By the Lord’s own assessment, the two disciples on the road were “foolish” and “slow of heart.” Foolish as in unbelieving, slow of heart as in hearts that were hardened to the Word. They knew what Jesus had said, but they didn’t believe it. That’s true for all the disciples. Jesus had told them he was going to die and rise, but they were surprised to find an empty tomb that Sunday morning.

That’s us too. We can hear the good news of the resurrection and then go on as though nothing of significance had happened. We can hear that Sin and Death lie vanquished and defeated and still go through our weeks with long faces and guilt.. Luther’s wife Katie once chided him, “To look at you you’d never know that Jesus rose from the dead.” I had one of those weeks myself. I call them “As if Jesus hadn’t risen from the dead” weeks where you get caught up in the treadmill and frustrations and failures and the general stupidity of life and you forget, “Christ is risen!”

This calls for a repentance, a repentance that turns slow hearts into burning hearts, like those two disciples on the road to Emmaus. What caused their hearts to burn with faith was not the sight of Jesus risen from the dead. Note that. They didn’t recognize Jesus until the breaking of the bread and he disappeared. So they were no different than we are. They couldn’t see Jesus, even when he was walking and talking with them. Their eyes were prevented from recognizing him. This was the Lord’s doing, not their nearsightedness. Jesus was weaning them of His visible presence. Teaching them to look for Him in the Word and in the breaking of the bread.

And that’s where our road and the Emmaus road intersect. It’s our road too, and we aren’t any different from Cleopas and the other disciple. We’ve heard the news, we’ve read the eyewitness accounts. “But him we have not seen.” Our eyes too are prevented from seeing Jesus. And yet he is quite here. The Scriptures testify to it. The breaking of the bread bears witness. He is with us in a most profound way, much more profound than a seven mile walk on a road. He is with us by His Word and Spirit, in the preaching of the Scriptures, in the breaking of the bread that is his Body, He is with us.

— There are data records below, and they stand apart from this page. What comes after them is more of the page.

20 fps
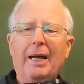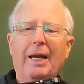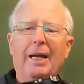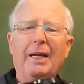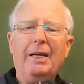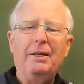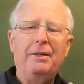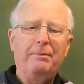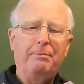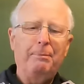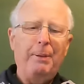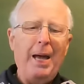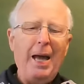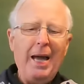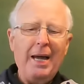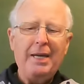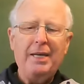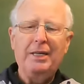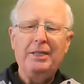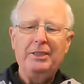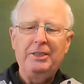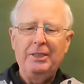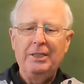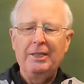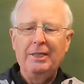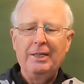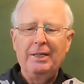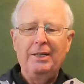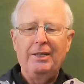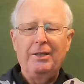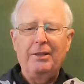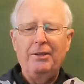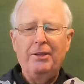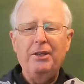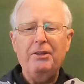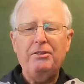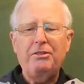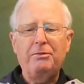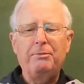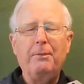a package
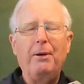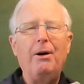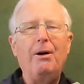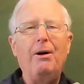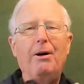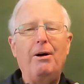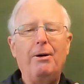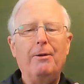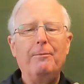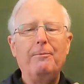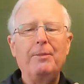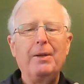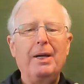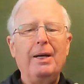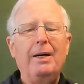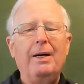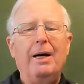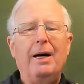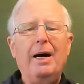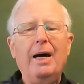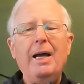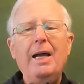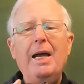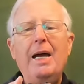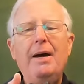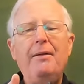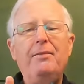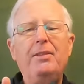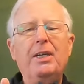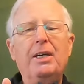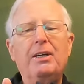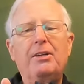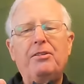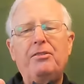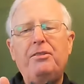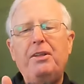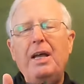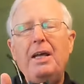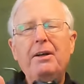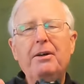this small. I have the
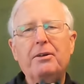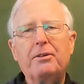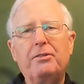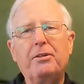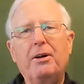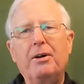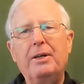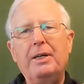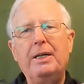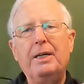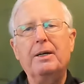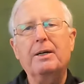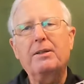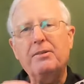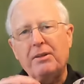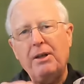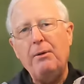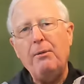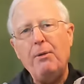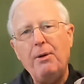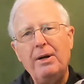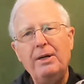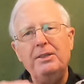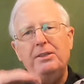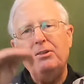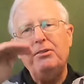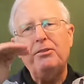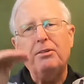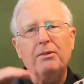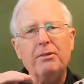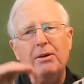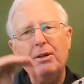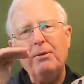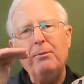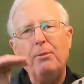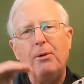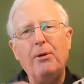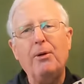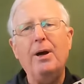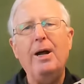extenders on here because I wanted just a
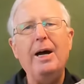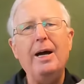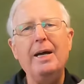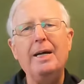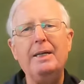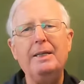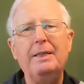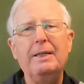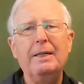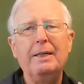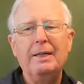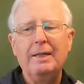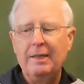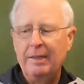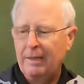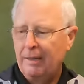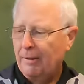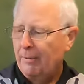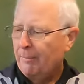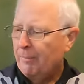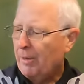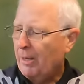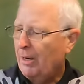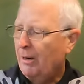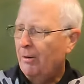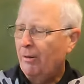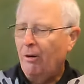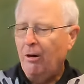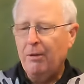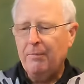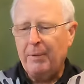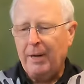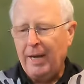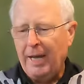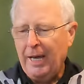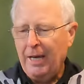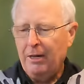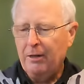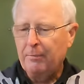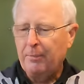little more height on my
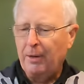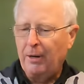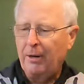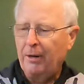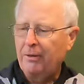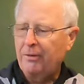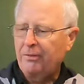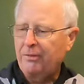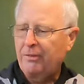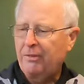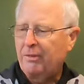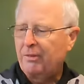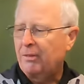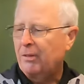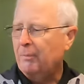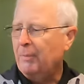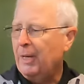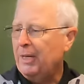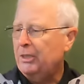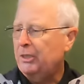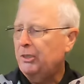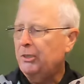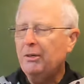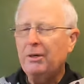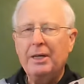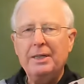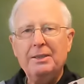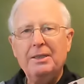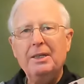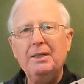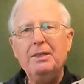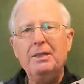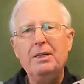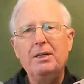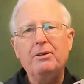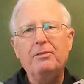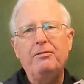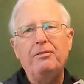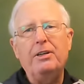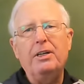handlebars to make sure I didn't
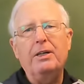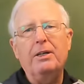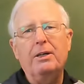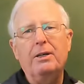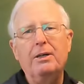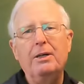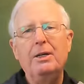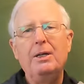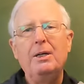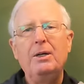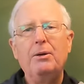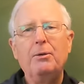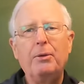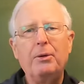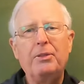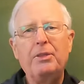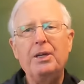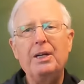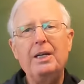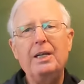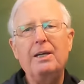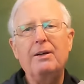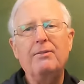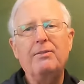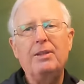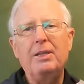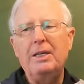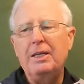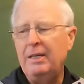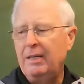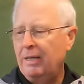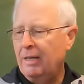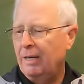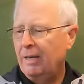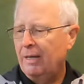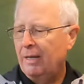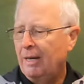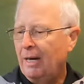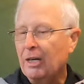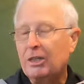interfere with any of the
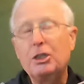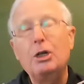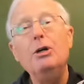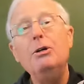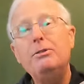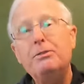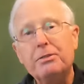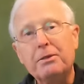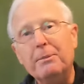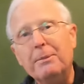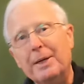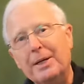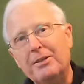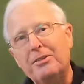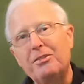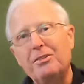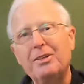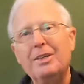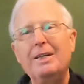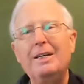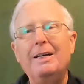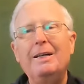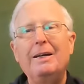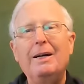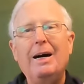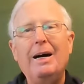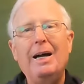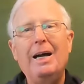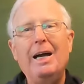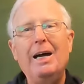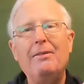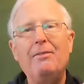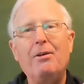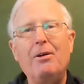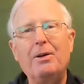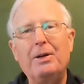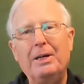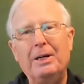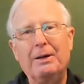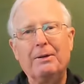accoutrements I have
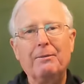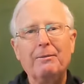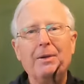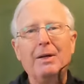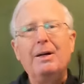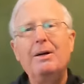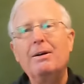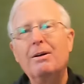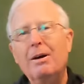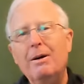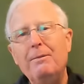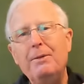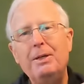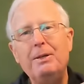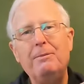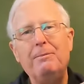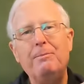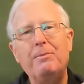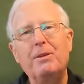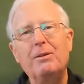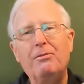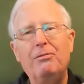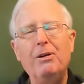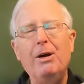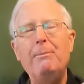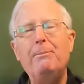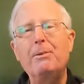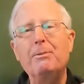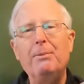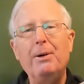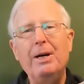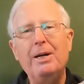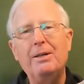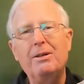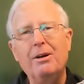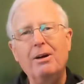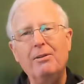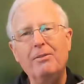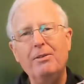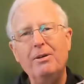on here. Let me flip the
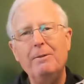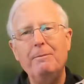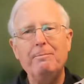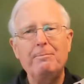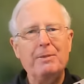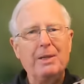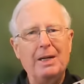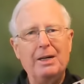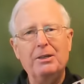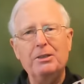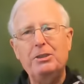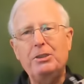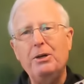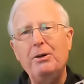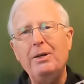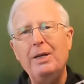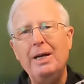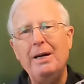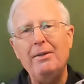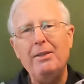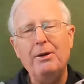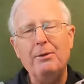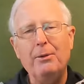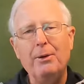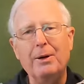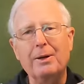bike over and I'll show you how they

Easter joy continues, and it has continued for 2000 years, not because Jesus keeps popping up all over the place so that people can see him. Easter is not a series of ongoing appearances of Jesus. Easter continues in the preaching of Jesus from the Scriptures, in the Supper of His Body and Blood, “the breaking of the bread.” There the eyes of faith are opened, there he is recognized for who He is as Lord and God and Savior. There he walks with us and talks with us and hearts slow to believe are enkindled again by the fire of the Holy Spirit to believe.

Every Sunday is a little Easter, we say. Every Sunday, an Emmaus walk with Jesus, not seen but heard in his Word and recognized in the breaking of the bread. Word and Sacrament, we Lutherans say. It’s not a new idea. It goes all the way back to the road to Emmaus.

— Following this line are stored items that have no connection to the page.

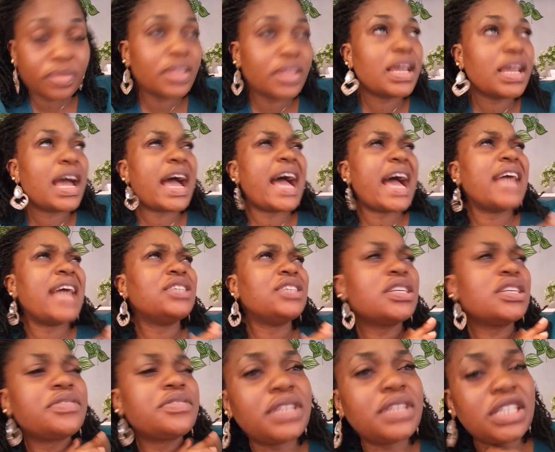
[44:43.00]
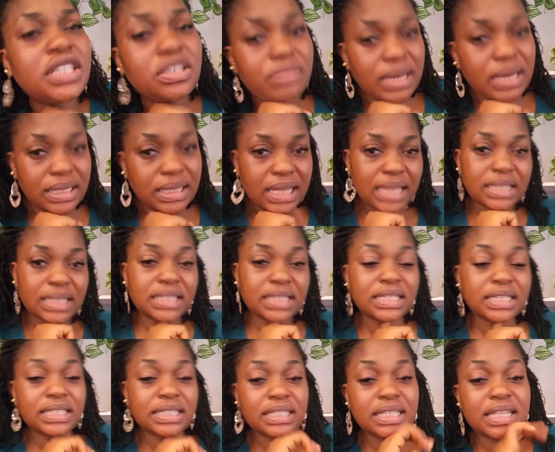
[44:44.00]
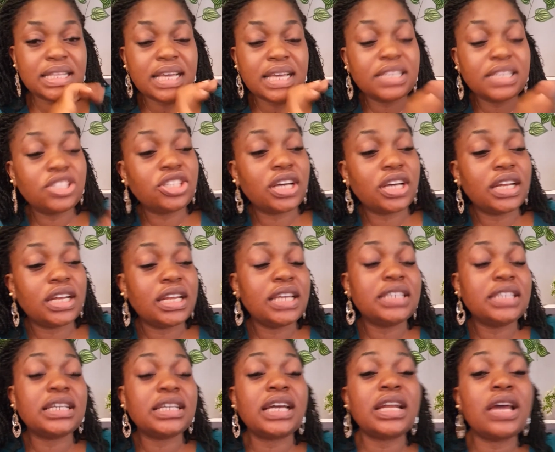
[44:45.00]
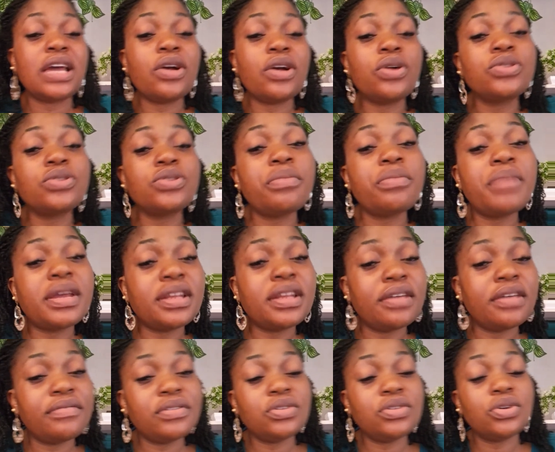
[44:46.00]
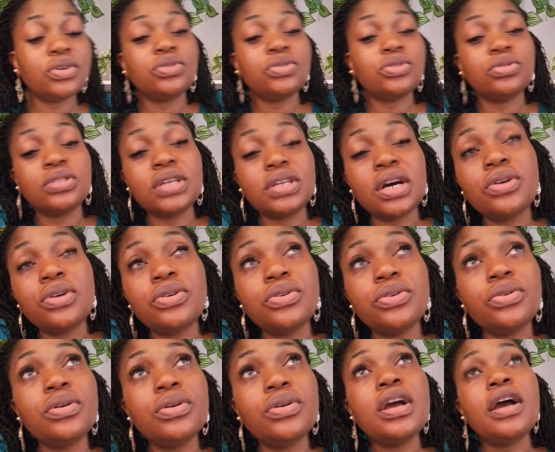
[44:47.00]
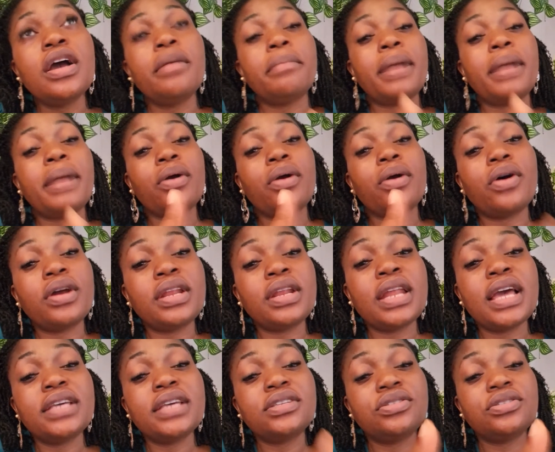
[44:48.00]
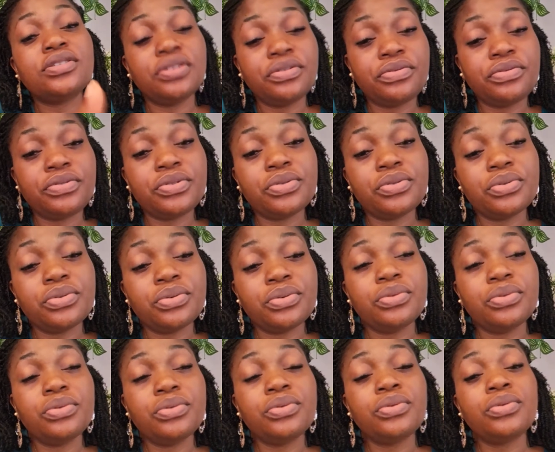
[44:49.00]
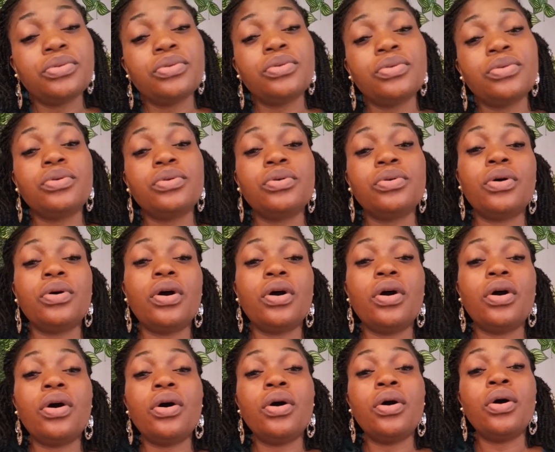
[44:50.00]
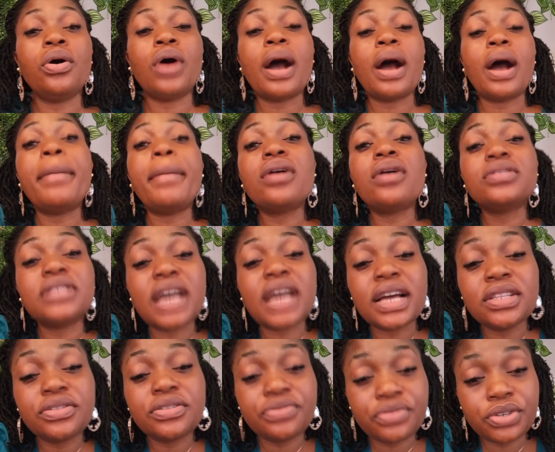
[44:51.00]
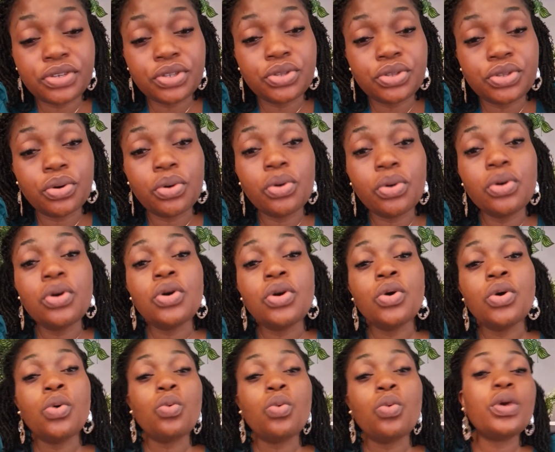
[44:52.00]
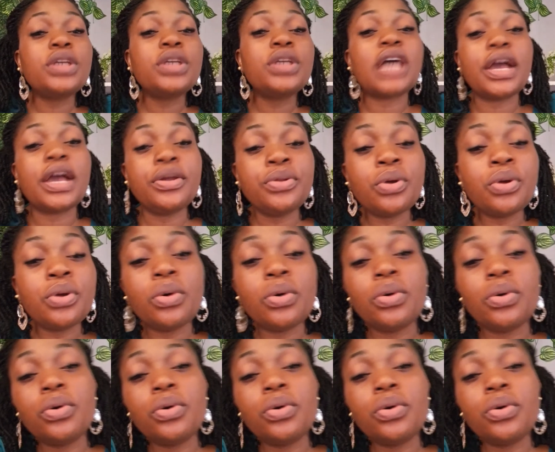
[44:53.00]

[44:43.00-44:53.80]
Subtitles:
I just finished my 30 days challenge, and I also made a video to tell you my honest review about that video, which I know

There is something else that goes back to this road. A prayer. The prayer of the two disciples as their traveling companion seemed to be pressing on and they invite him to stay with them for supper. “Abide with us, for the day is nearly over.” There are several well known hymns on that theme. “Abide with me fast falls the even’tide.” “Lord Jesus Christ, with us abide, for round us falls the eventide.”

It is our prayer at the close of the day, when we put our cares and anxieties to rest, and remind ourselves again that regardless of what has happened in our day, our week, our life – Jesus Christ is risen and in Him we too shall rise. This is a prayer from Compline, the prayer at the close of the day. It is our Emmaus road prayer at the end of a long journey.

“Abide with us, Lord, for it is toward evening, and the day is far spent. Abide with us and with your whole Church. Abide with us at the end of the day, at the end of our life, at the end of the world. Abide with us with your grace and goodness, with your holy Word and Sacrament, with Your strength and blessing. Abide with us when the night of affliction and temptation comes upon us, the night of fear and despair, the night when death draws near. Abide with us and with all the faithful, now and forever.”

And He does, abide with us. In Word and Supper, now and forever.